Multicenter, randomized, controlled trial


  • Critically ill infants who had immediate need for respiratory support and ICU admission
  • Cyanotic heart disease
  • Basal skull fracture
  • Upper airway obstruction
  • Craniofacial malformation
  • Receiving oxygen therapy at home

Primary Results

  • 1472 infants included in the analysis
  • Baseline demographic characteristics were similar between groups
  • Approximately 18% of the included patient population had premature (<37weeks) birth
  • Non-study treatments/medications balanced between the two groups

Critical Results

  • Escalation of Care (Primary Outcome)
    • High-Flow Group: 12%
    • Standard Therapy Group: 23%
    • P <0.001
    • NNT = 9
    • Fragility Index = 51
  • Secondary outcomes
    • No significant differences in duration of hospital stay, duration of oxygen therapy or duration of ICU stay
    • Adverse Events: 1 infant in each group suffered a pneumothorax (<1% of infants) – no drainage needed in either case
  • 167 infants who had treatment failure with standard therapy
    • 102 (61%) had a response to high flow oxygen therapy


  • Protocol published previous to enrollment and completion of trial
  • Clinically important primary endpoint particularly in hospitals without pediatric ICUs
  • Investigators were unaware of trial outcome until the trial was completed
  • High-flow equipment for trial was donated by Fisher and Paykel Healthcare, who had no involvement in the design, analysis of data, or preparation of manuscript
  • Pre-specified subgroups were evaluated for heterogeneity of the studies results


  • Unblinded study – masking of the assigned treatment was not possible due to visually obvious differences between the two interventions. This may minimize the validity of the results of this paper due to placebo effect/bias or effect on physician decisions
  • Escalation rates were markedly higher in the hospitals that had an ICU on site in comparison to those that did not
  • Clinicians could escalate therapy if they were concerned for other clinical reasons, which is a subjective decision – this occurred in 34% of the patients who did not meet 3 out of the 4 criteria for escalation of care
  • The respiratory rate was quite a bit higher in the HFNC group vs Standard therapy group (62.6 +/- 15.2 vs 54.6 +/ 12.4), which could potentially mean that the HFNC group was a bit sicker and therefore the results of this study would underestimate the true benefit of HFNC vs Standard therapy

Other Issues

  • Interestingly at the sites that did not have an ICU, the treatment failure rate was significantly lower in the HFNC group vs standard therapy group: 7% vs 28% (NNT = 5) compared to sites that did have an ICU 14% vs 20% (NNT = 17)

Author's Conclusions

“Among infants with bronchiolitis who were treated outside an ICU, those who received high-flow oxygen therapy had significantly lower rates of escalation of care due to treatment failure than those in the group that received standard oxygen therapy.”

Our Conclusions

We agree with the authors conclusions. HFNC appears to decrease the rate of escalation of care in patients with bronchiolitis.

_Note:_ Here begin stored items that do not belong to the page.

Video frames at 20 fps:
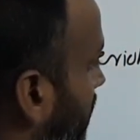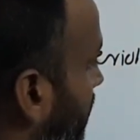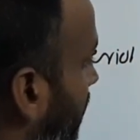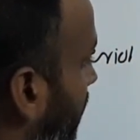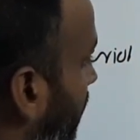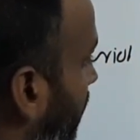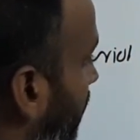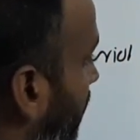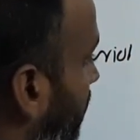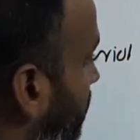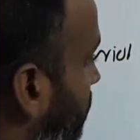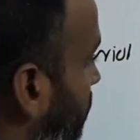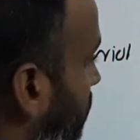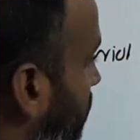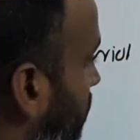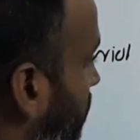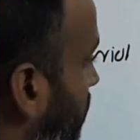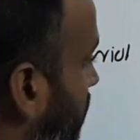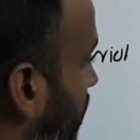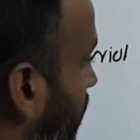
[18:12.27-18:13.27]

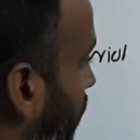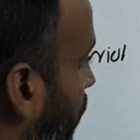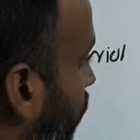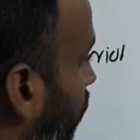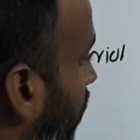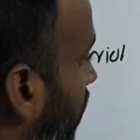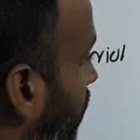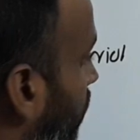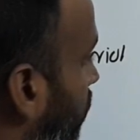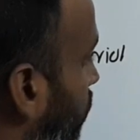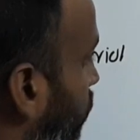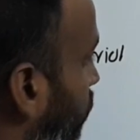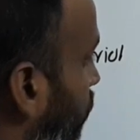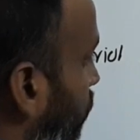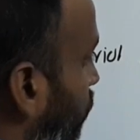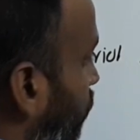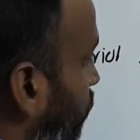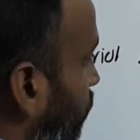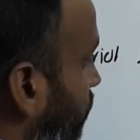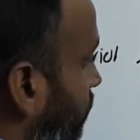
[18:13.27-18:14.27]

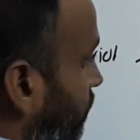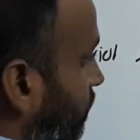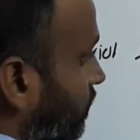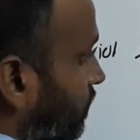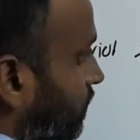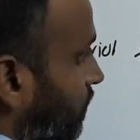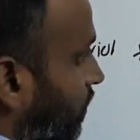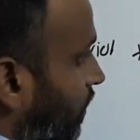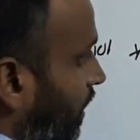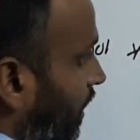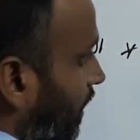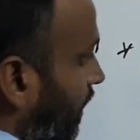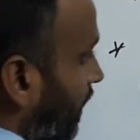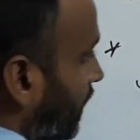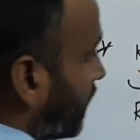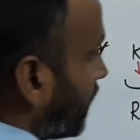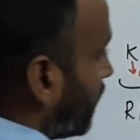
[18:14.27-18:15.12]
NS122. You can write.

Potential Impact To Current Practice

There are few interventions that improve outcomes in patients with bronchiolitis. HFNC appears to be one of these. Clinicians should consider applying HFNC early on in the management of hypoxic infants with bronchiolitis.

Bottom Line

This large, well-done RCT demonstrates the superiority of HFNC to standard oxygen therapy in hypoxic infants with bronchiolitis with an NNT = 9.